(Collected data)
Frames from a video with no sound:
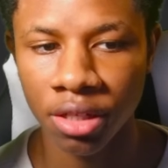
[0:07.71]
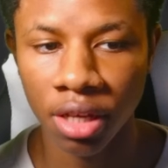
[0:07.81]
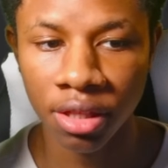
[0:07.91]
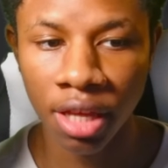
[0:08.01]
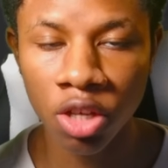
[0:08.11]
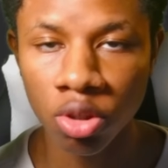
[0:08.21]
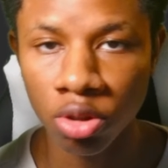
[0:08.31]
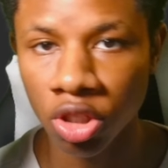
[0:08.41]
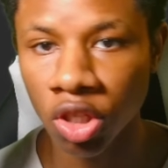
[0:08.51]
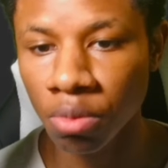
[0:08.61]
things you
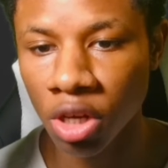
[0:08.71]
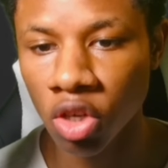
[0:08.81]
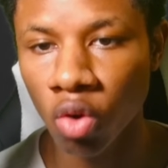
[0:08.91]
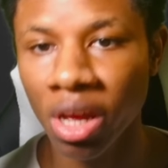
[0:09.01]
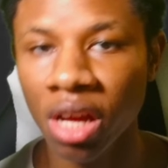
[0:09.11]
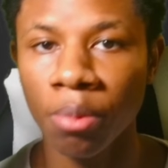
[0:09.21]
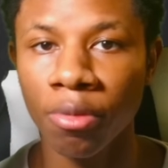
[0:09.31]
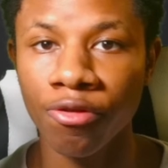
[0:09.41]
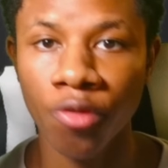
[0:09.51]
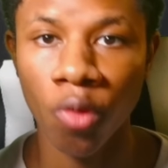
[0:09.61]
should be doing
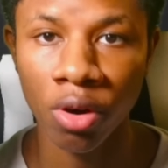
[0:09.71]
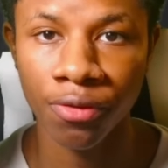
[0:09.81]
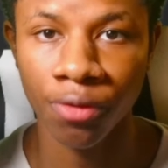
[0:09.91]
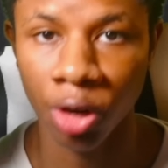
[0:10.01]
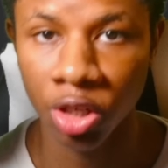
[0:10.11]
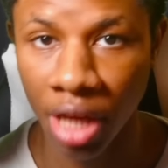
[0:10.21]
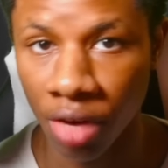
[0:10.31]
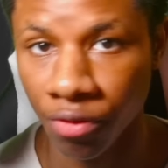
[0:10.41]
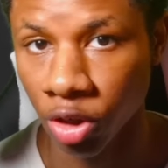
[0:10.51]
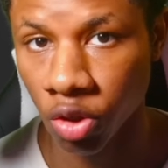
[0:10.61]
before first
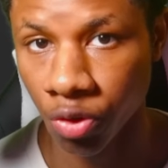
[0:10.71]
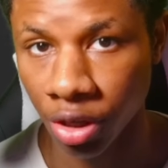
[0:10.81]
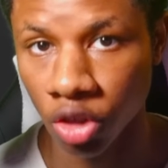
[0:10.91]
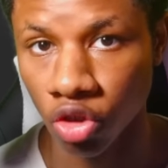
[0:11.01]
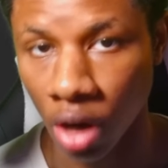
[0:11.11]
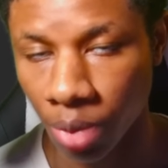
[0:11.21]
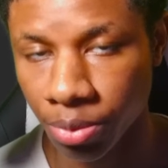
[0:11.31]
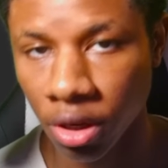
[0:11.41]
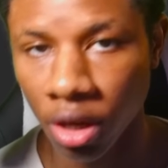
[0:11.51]
anniversary drops.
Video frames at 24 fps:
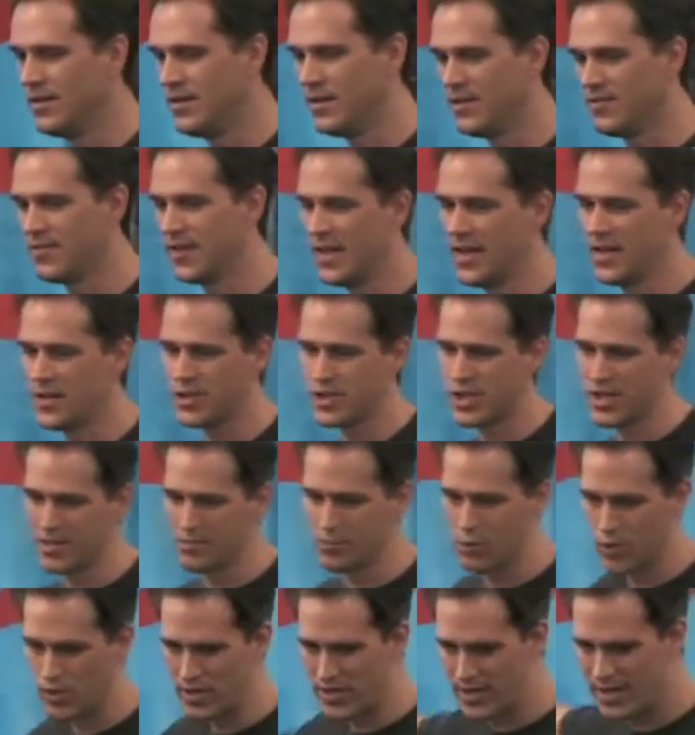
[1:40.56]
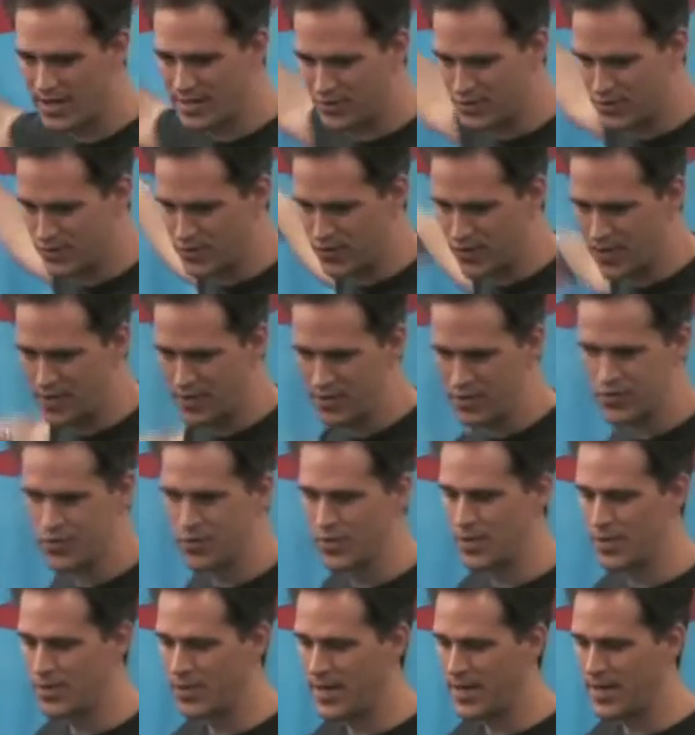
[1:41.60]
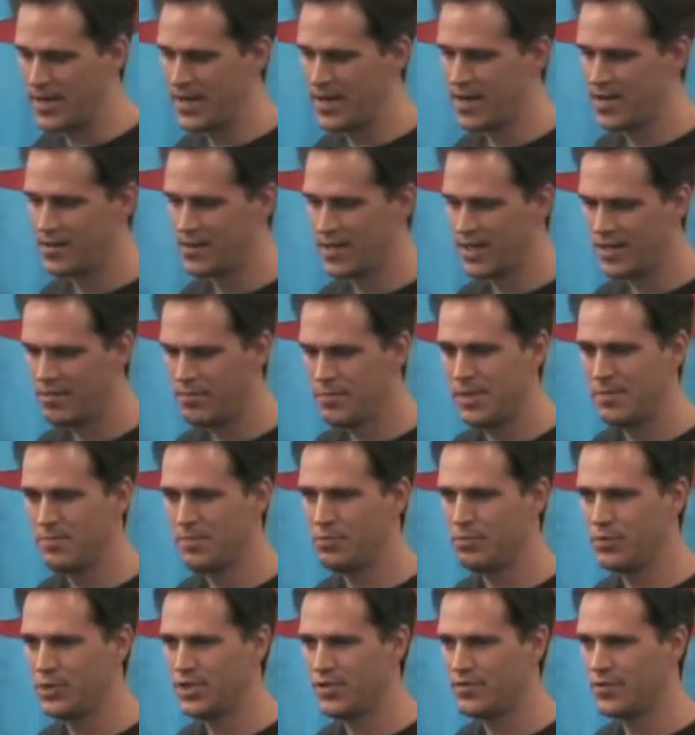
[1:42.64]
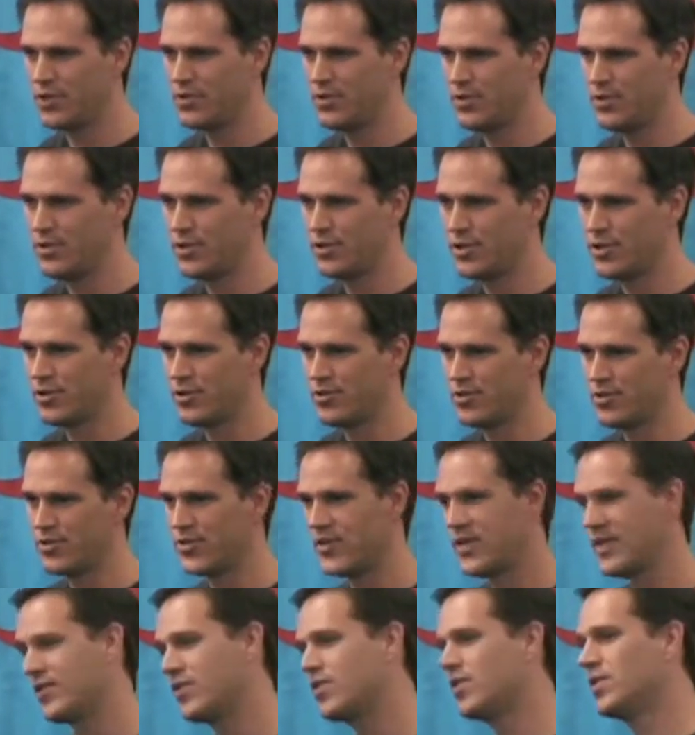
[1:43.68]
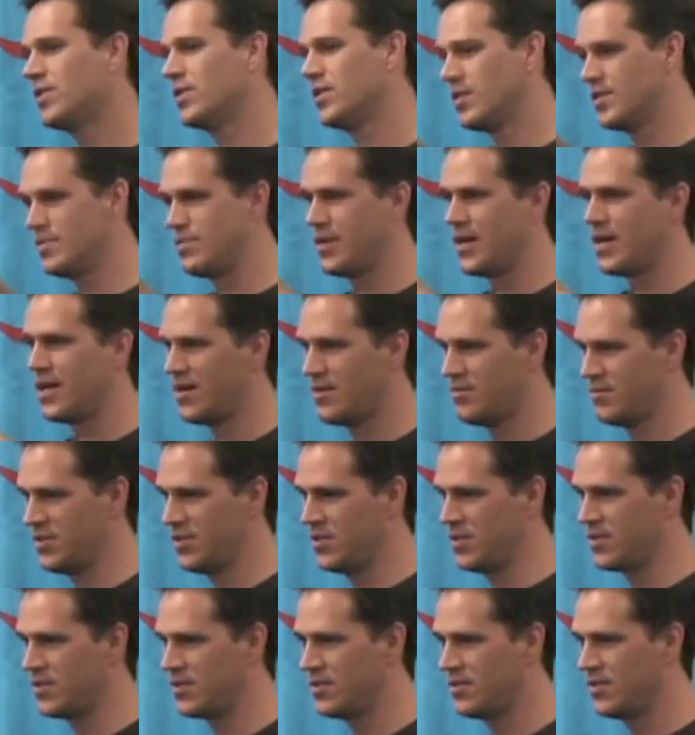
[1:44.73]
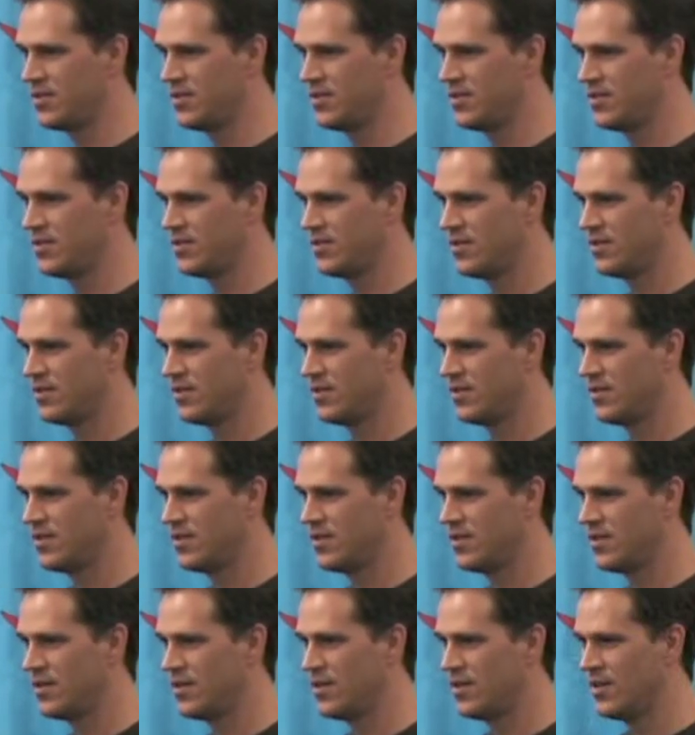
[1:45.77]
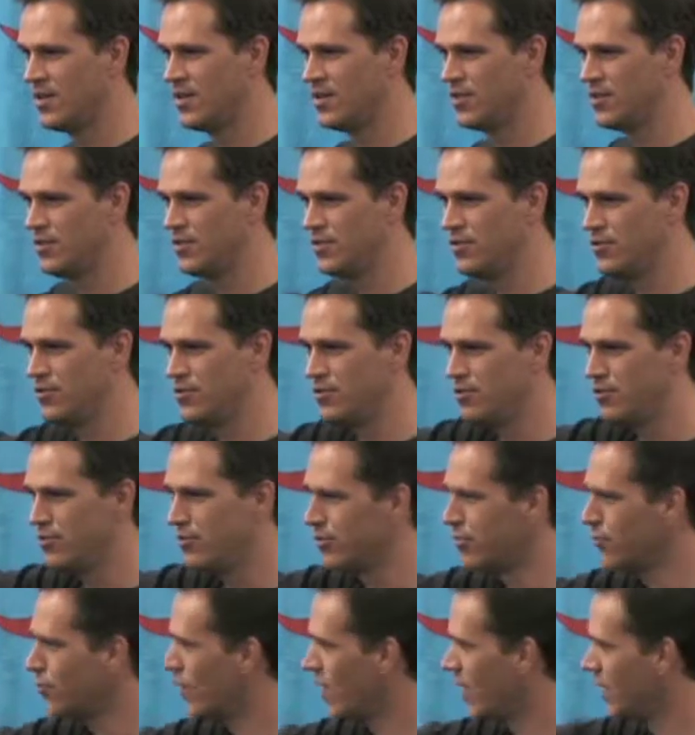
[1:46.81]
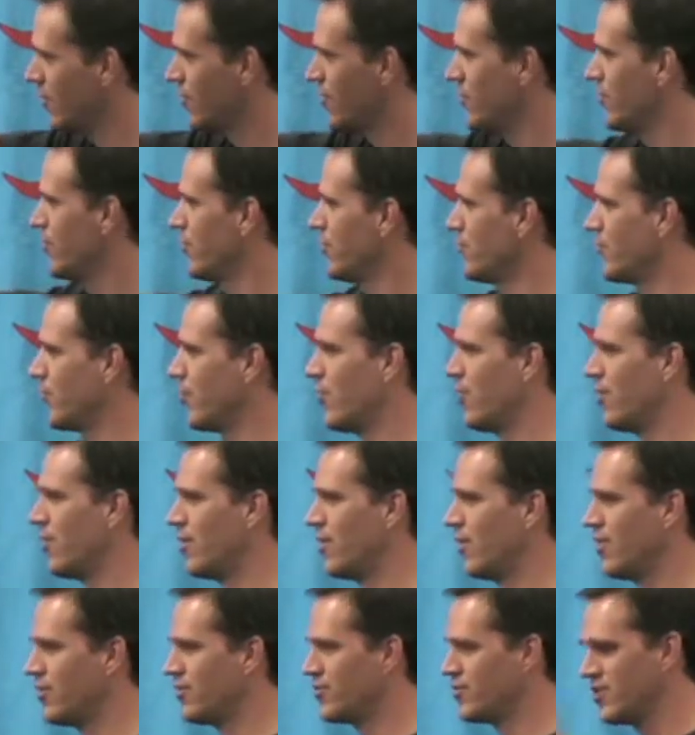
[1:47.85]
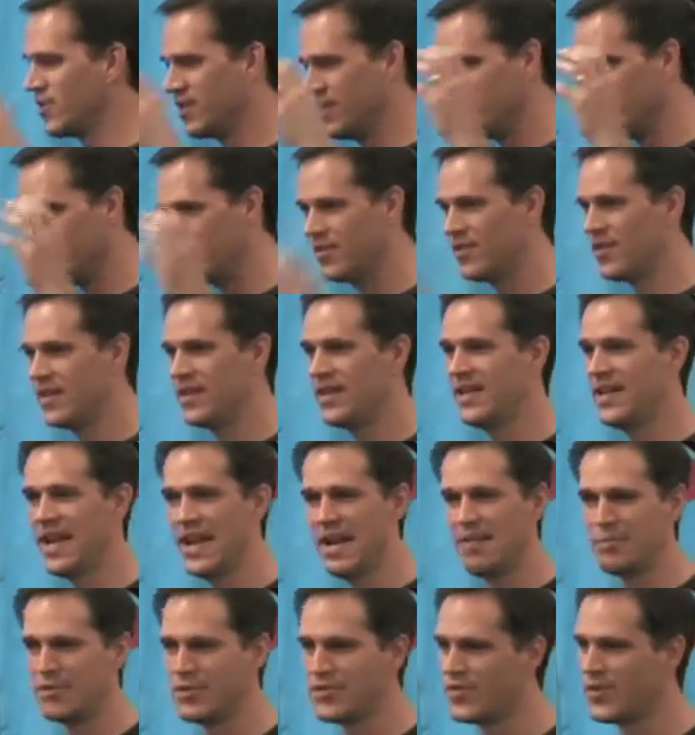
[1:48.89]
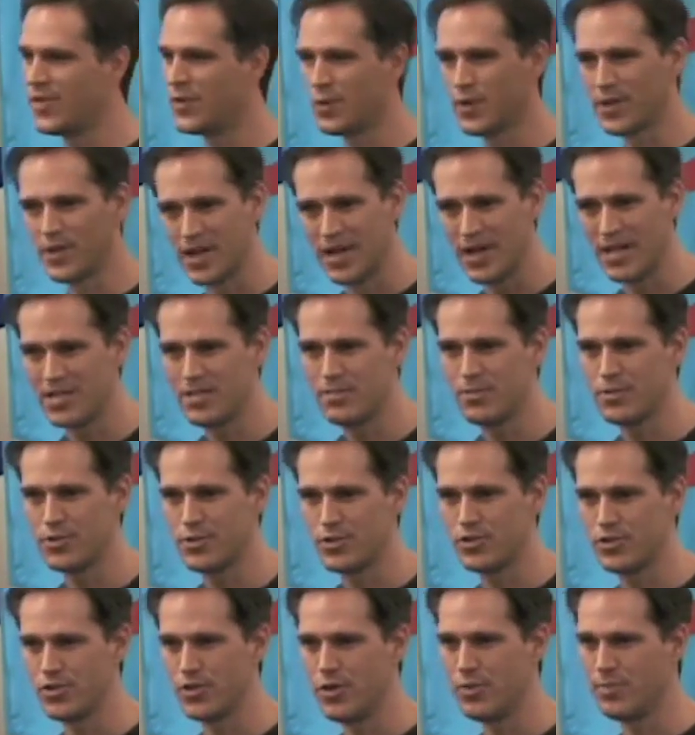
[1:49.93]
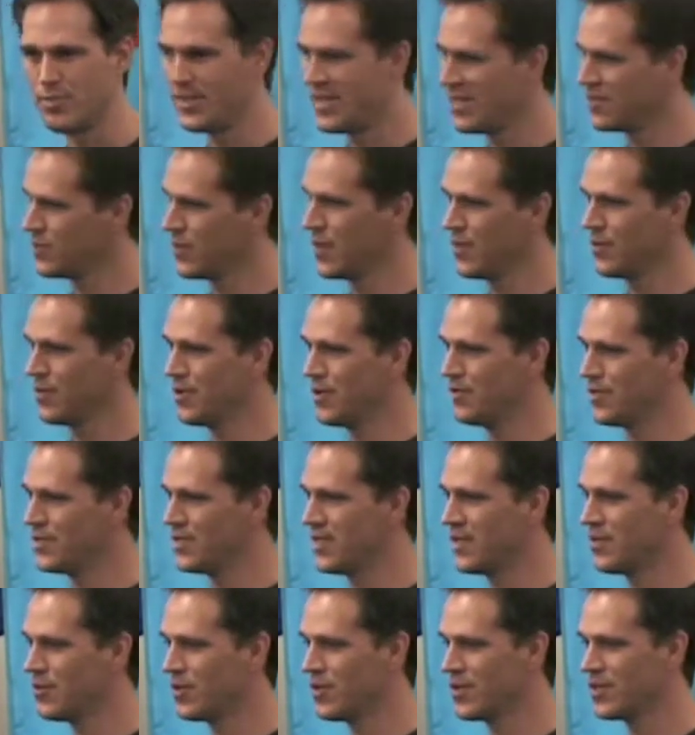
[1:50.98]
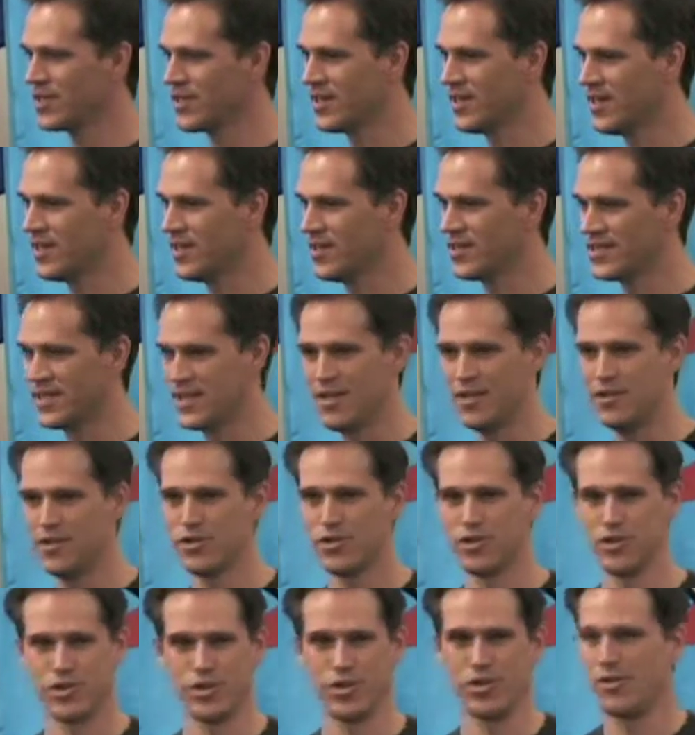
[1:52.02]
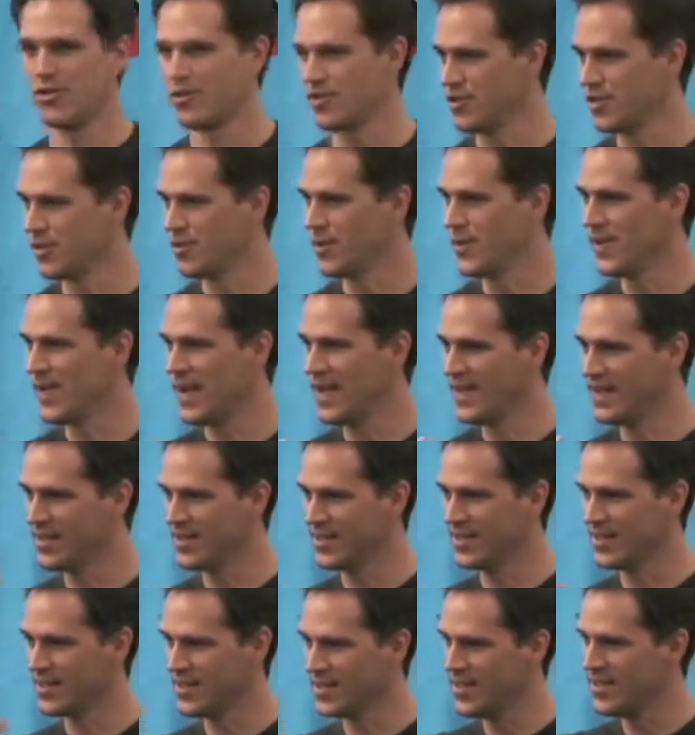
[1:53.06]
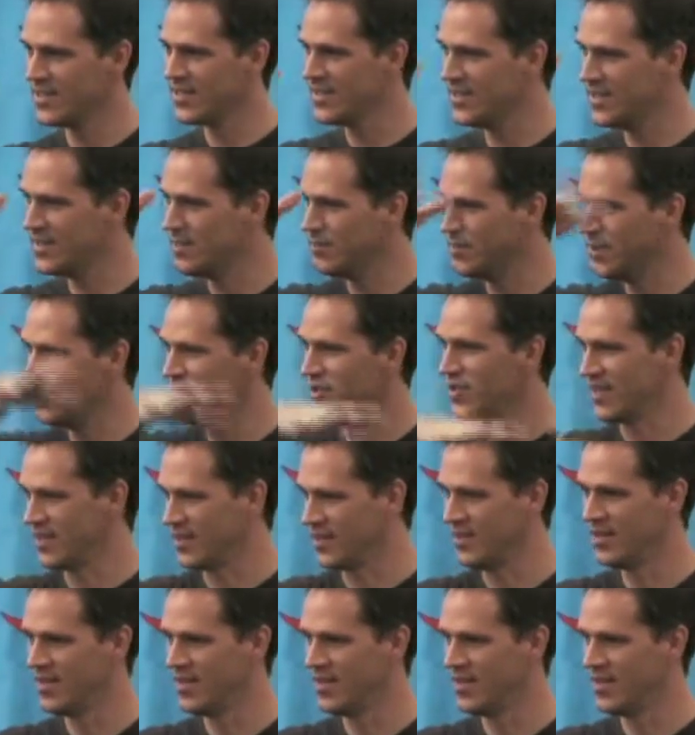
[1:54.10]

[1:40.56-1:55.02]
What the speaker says: If I had a chalkboard, I'd actually draw this for you right now. A lot of people believe going to church is like going to the Bahamas. You walk through the door, and all of a sudden you're in an atmosphere where God's supposed to show up. And that's why we always say, where's God? He's at church. We act like God's in a building.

- _AIM OF THE EXERCISE_
A word-for-word copy of the data above is needed, one that omits the pictures.

- _YOUR SOLUTION_
Frames from a video with no sound:
[0:07.71]
[0:07.81]
[0:07.91]
[0:08.01]
[0:08.11]
[0:08.21]
[0:08.31]
[0:08.41]
[0:08.51]
[0:08.61]
things you
[0:08.71]
[0:08.81]
[0:08.91]
[0:09.01]
[0:09.11]
[0:09.21]
[0:09.31]
[0:09.41]
[0:09.51]
[0:09.61]
should be doing
[0:09.71]
[0:09.81]
[0:09.91]
[0:10.01]
[0:10.11]
[0:10.21]
[0:10.31]
[0:10.41]
[0:10.51]
[0:10.61]
before first
[0:10.71]
[0:10.81]
[0:10.91]
[0:11.01]
[0:11.11]
[0:11.21]
[0:11.31]
[0:11.41]
[0:11.51]
anniversary drops.
Video frames at 24 fps:
[1:40.56]
[1:41.60]
[1:42.64]
[1:43.68]
[1:44.73]
[1:45.77]
[1:46.81]
[1:47.85]
[1:48.89]
[1:49.93]
[1:50.98]
[1:52.02]
[1:53.06]
[1:54.10]

[1:40.56-1:55.02]
What the speaker says: If I had a chalkboard, I'd actually draw this for you right now. A lot of people believe going to church is like going to the Bahamas. You walk through the door, and all of a sudden you're in an atmosphere where God's supposed to show up. And that's why we always say, where's God? He's at church. We act like God's in a building.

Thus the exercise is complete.